> _Exercise material_

________________________

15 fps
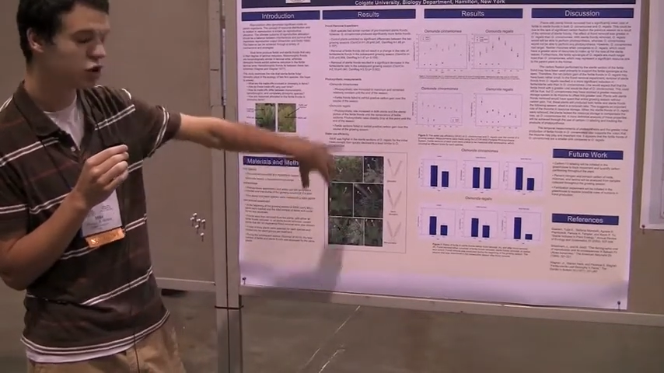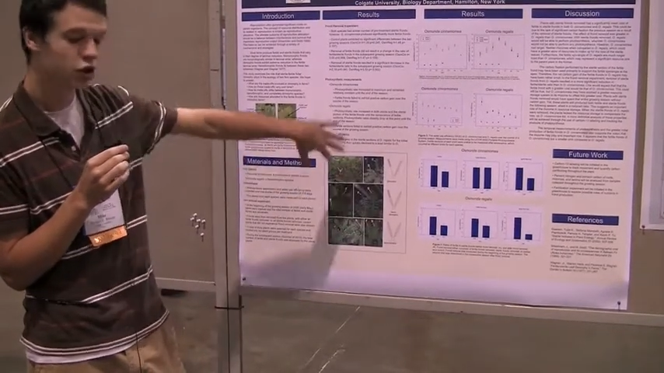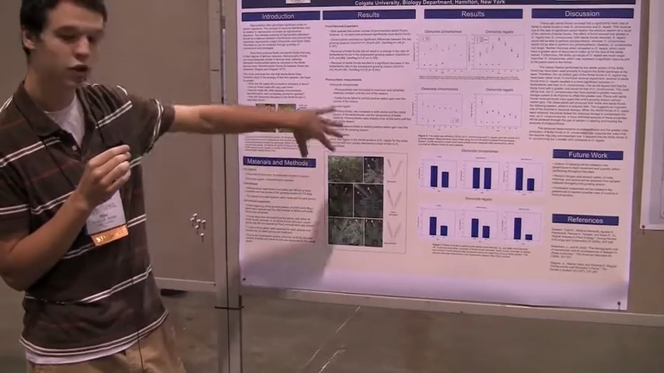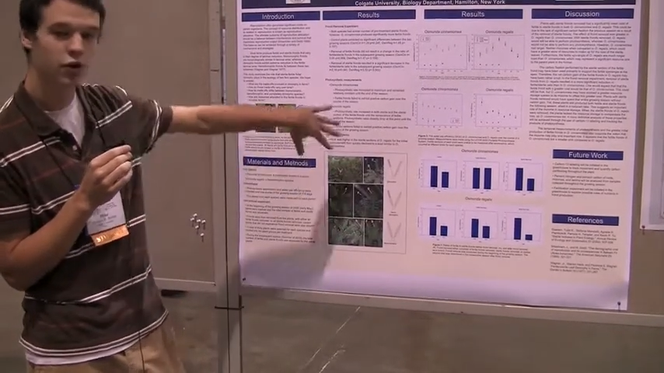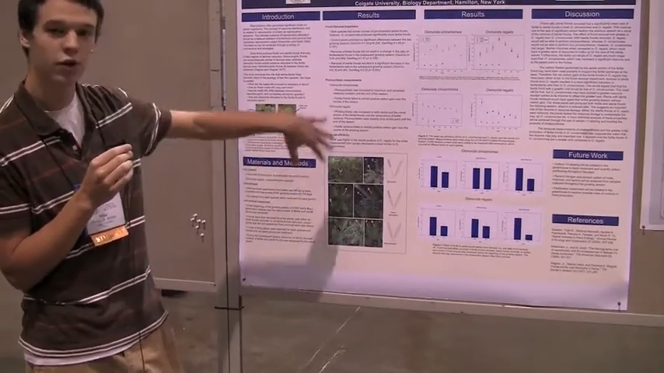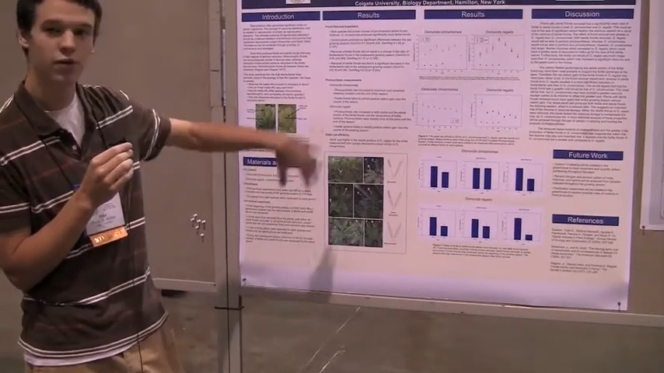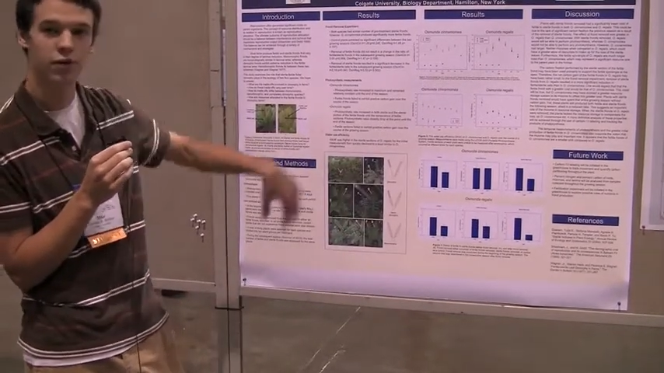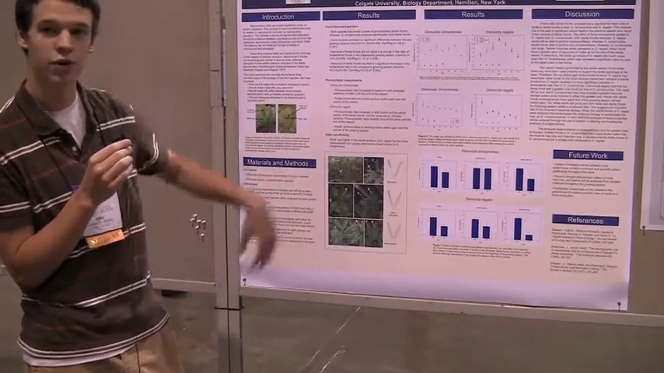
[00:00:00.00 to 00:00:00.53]

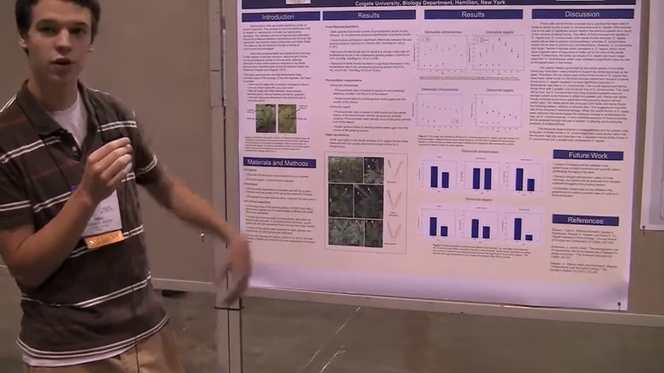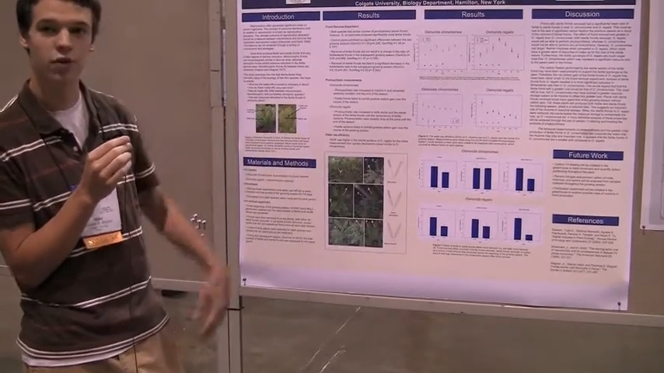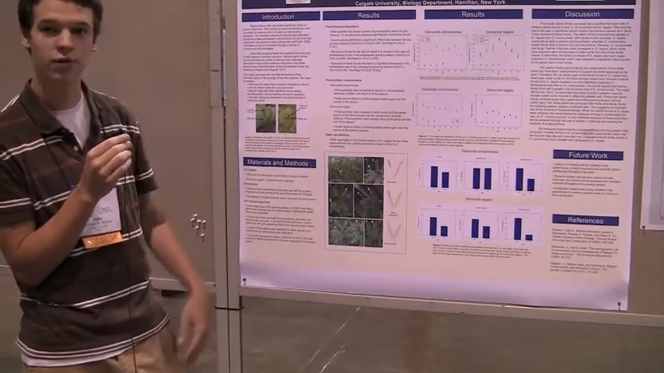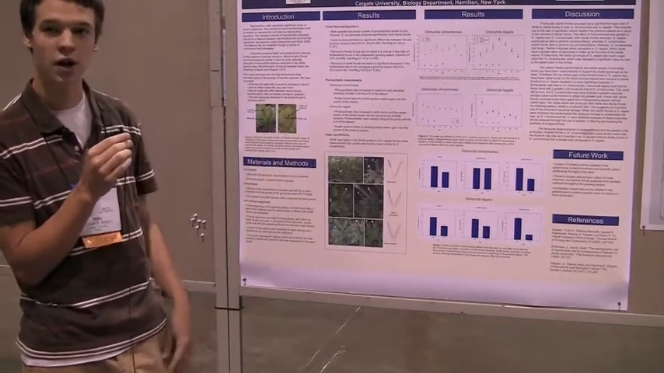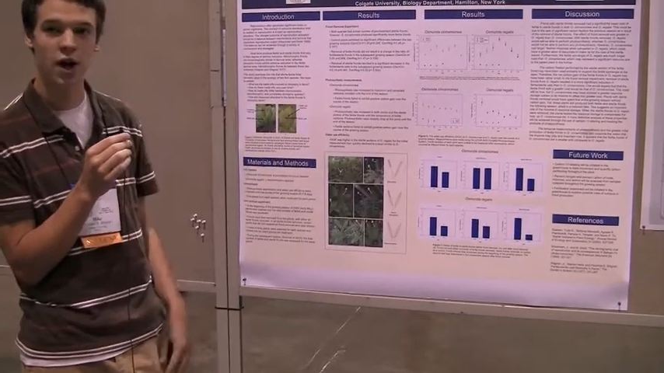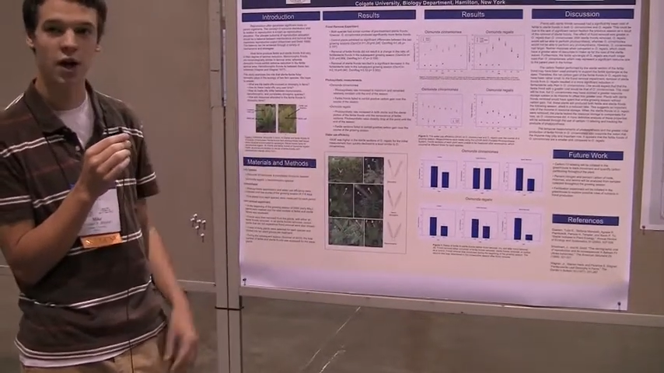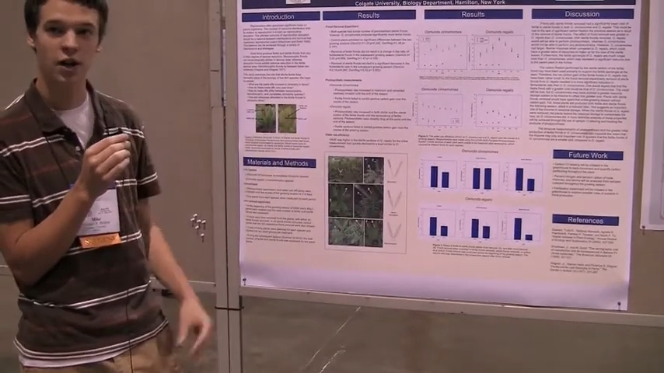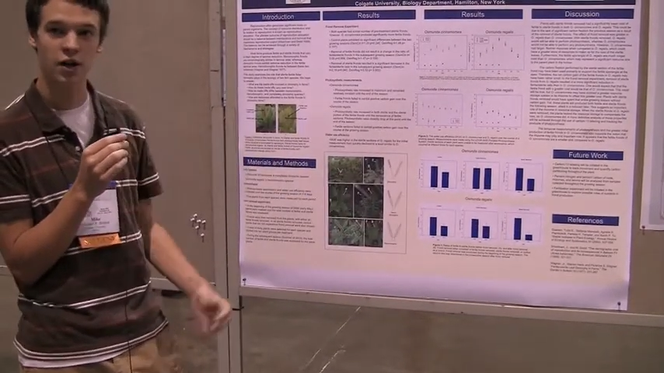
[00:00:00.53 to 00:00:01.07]
to the fertile
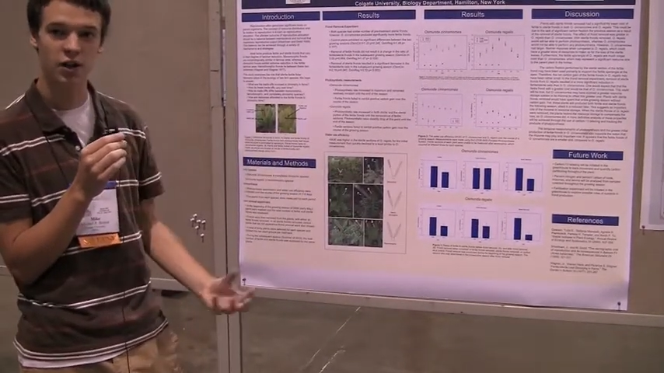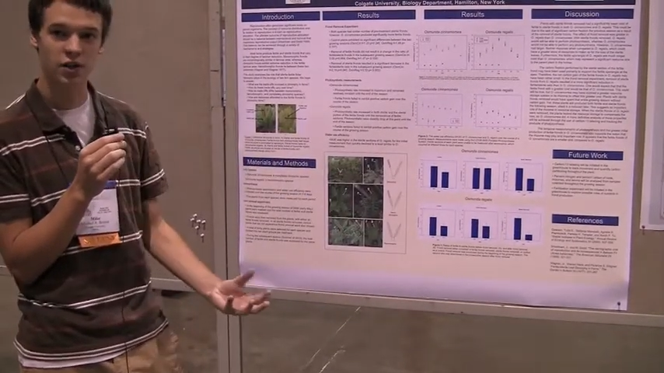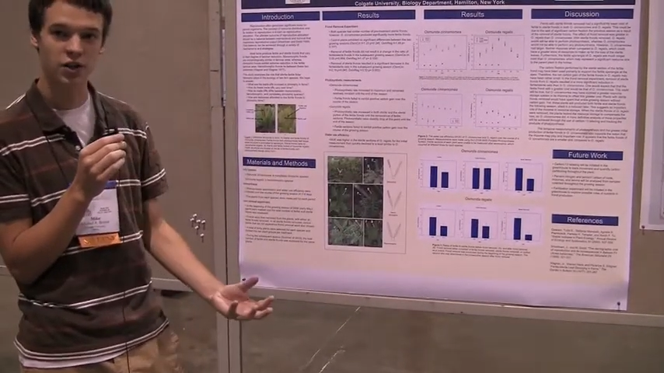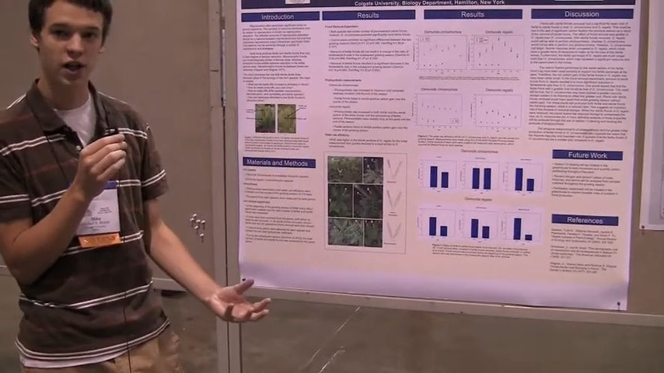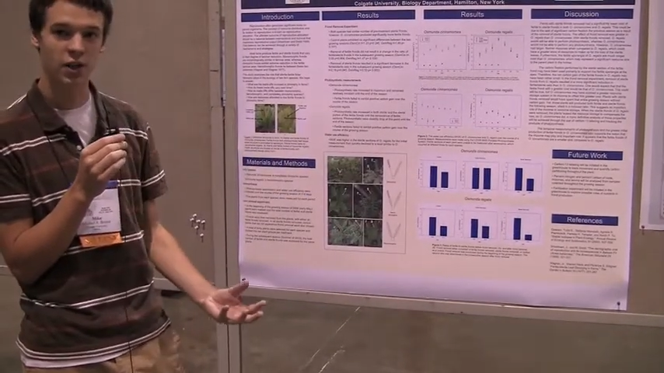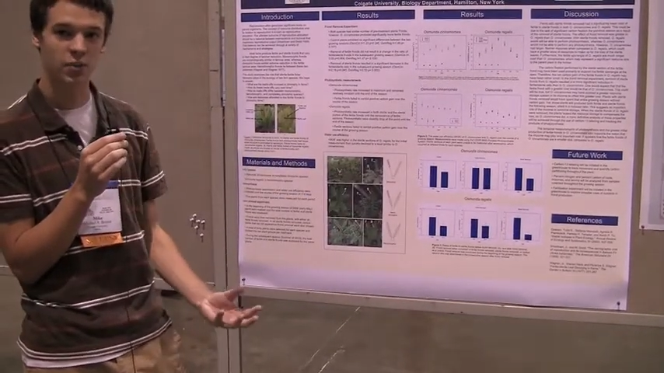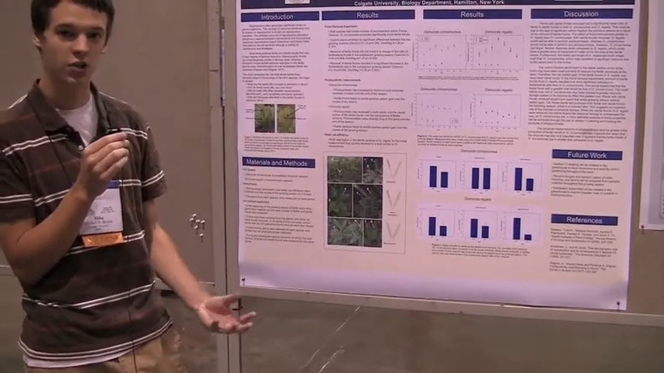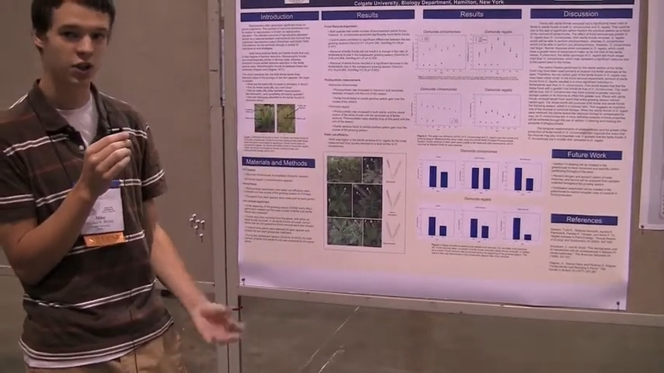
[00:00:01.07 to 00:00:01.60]
frond in the
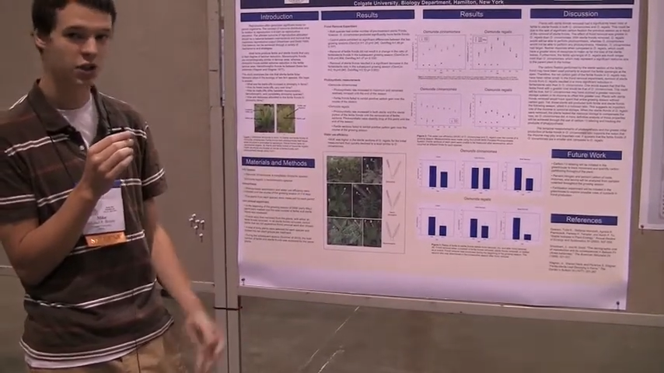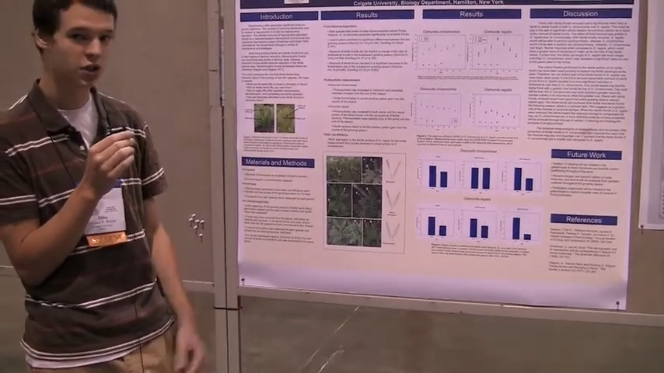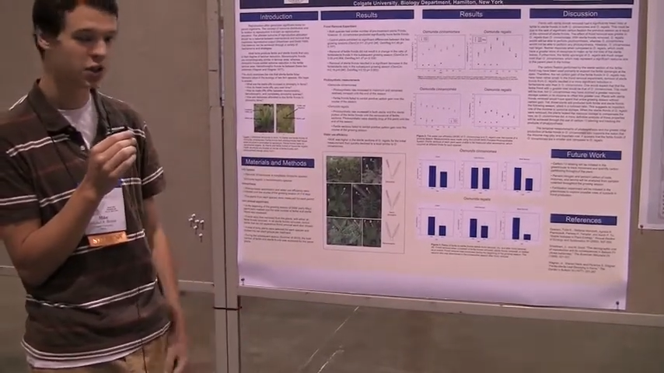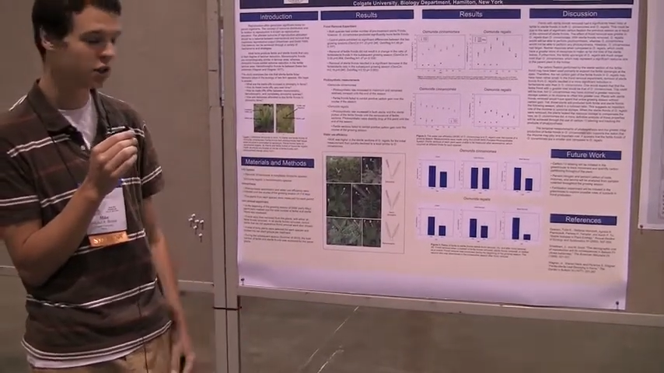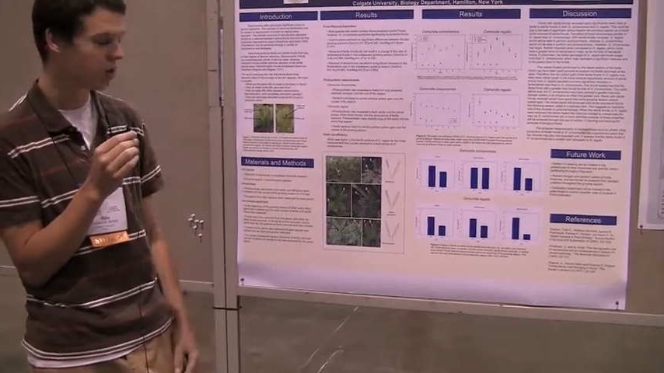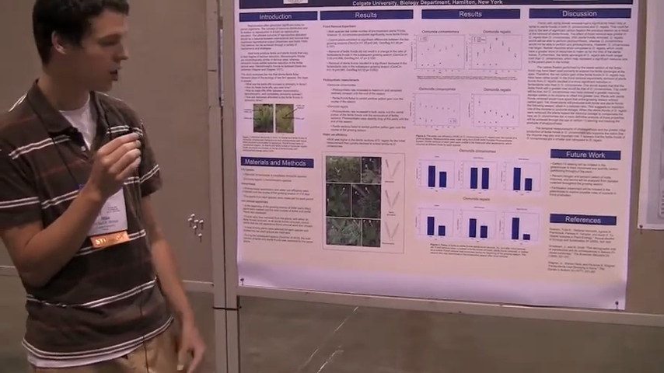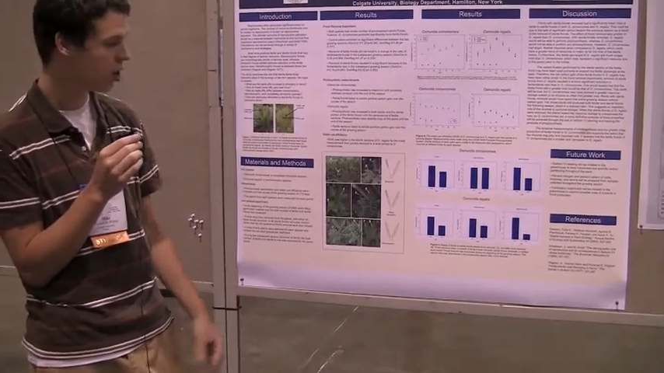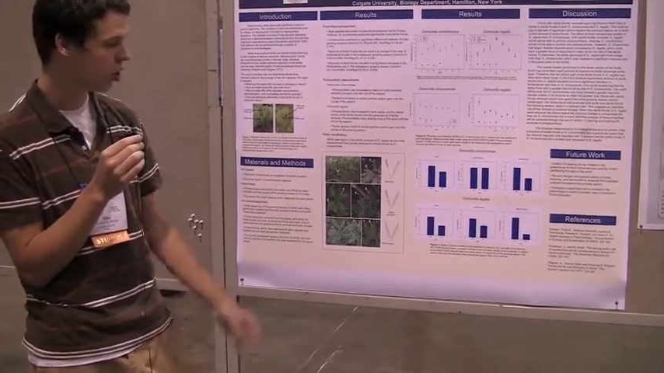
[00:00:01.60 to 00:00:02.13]
same
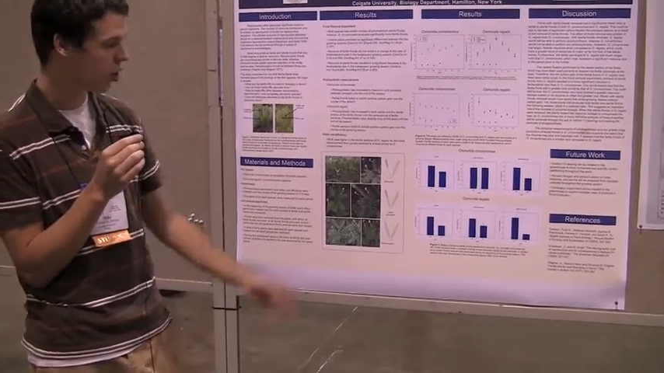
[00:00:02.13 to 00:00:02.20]
season,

________________________

> _How to complete this task_
Copy every record exactly as it appears, apart from any pictures.

> _Task answer_
15 fps
[00:00:00.00 to 00:00:00.53]

[00:00:00.53 to 00:00:01.07]
to the fertile
[00:00:01.07 to 00:00:01.60]
frond in the
[00:00:01.60 to 00:00:02.13]
same
[00:00:02.13 to 00:00:02.20]
season,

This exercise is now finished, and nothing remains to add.